--- Entries provided ---
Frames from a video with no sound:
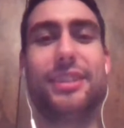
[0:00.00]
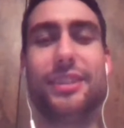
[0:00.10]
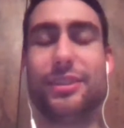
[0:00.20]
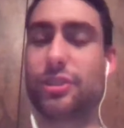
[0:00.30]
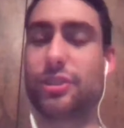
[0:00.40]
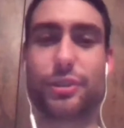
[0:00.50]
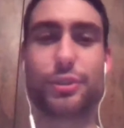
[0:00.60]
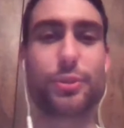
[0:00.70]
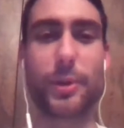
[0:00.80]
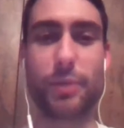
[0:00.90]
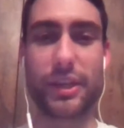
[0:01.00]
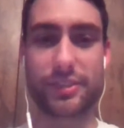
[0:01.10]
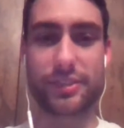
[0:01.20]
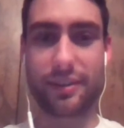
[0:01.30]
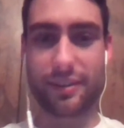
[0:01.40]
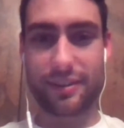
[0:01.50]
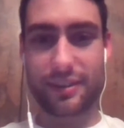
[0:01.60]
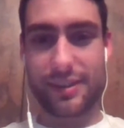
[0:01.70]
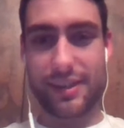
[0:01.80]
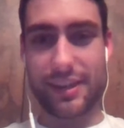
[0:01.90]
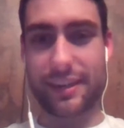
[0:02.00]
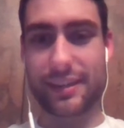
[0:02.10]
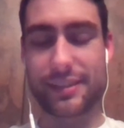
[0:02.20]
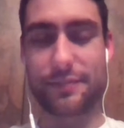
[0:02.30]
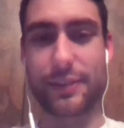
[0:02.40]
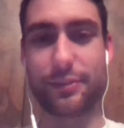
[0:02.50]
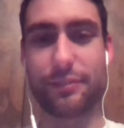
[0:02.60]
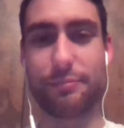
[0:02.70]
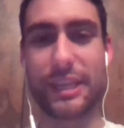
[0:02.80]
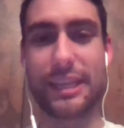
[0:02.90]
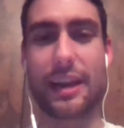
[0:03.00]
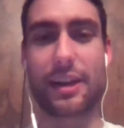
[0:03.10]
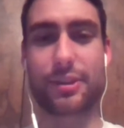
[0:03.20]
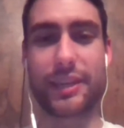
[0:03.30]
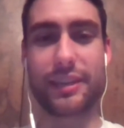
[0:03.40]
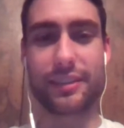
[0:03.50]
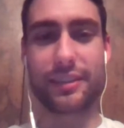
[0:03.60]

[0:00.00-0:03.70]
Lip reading: he's such a trailblazer in his field of mediocrity.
---
**Your instructions**
Once the pictures are set aside, write out each record exactly.

**Expected output**
Frames from a video with no sound:
[0:00.00]
[0:00.10]
[0:00.20]
[0:00.30]
[0:00.40]
[0:00.50]
[0:00.60]
[0:00.70]
[0:00.80]
[0:00.90]
[0:01.00]
[0:01.10]
[0:01.20]
[0:01.30]
[0:01.40]
[0:01.50]
[0:01.60]
[0:01.70]
[0:01.80]
[0:01.90]
[0:02.00]
[0:02.10]
[0:02.20]
[0:02.30]
[0:02.40]
[0:02.50]
[0:02.60]
[0:02.70]
[0:02.80]
[0:02.90]
[0:03.00]
[0:03.10]
[0:03.20]
[0:03.30]
[0:03.40]
[0:03.50]
[0:03.60]

[0:00.00-0:03.70]
Lip reading: he's such a trailblazer in his field of mediocrity.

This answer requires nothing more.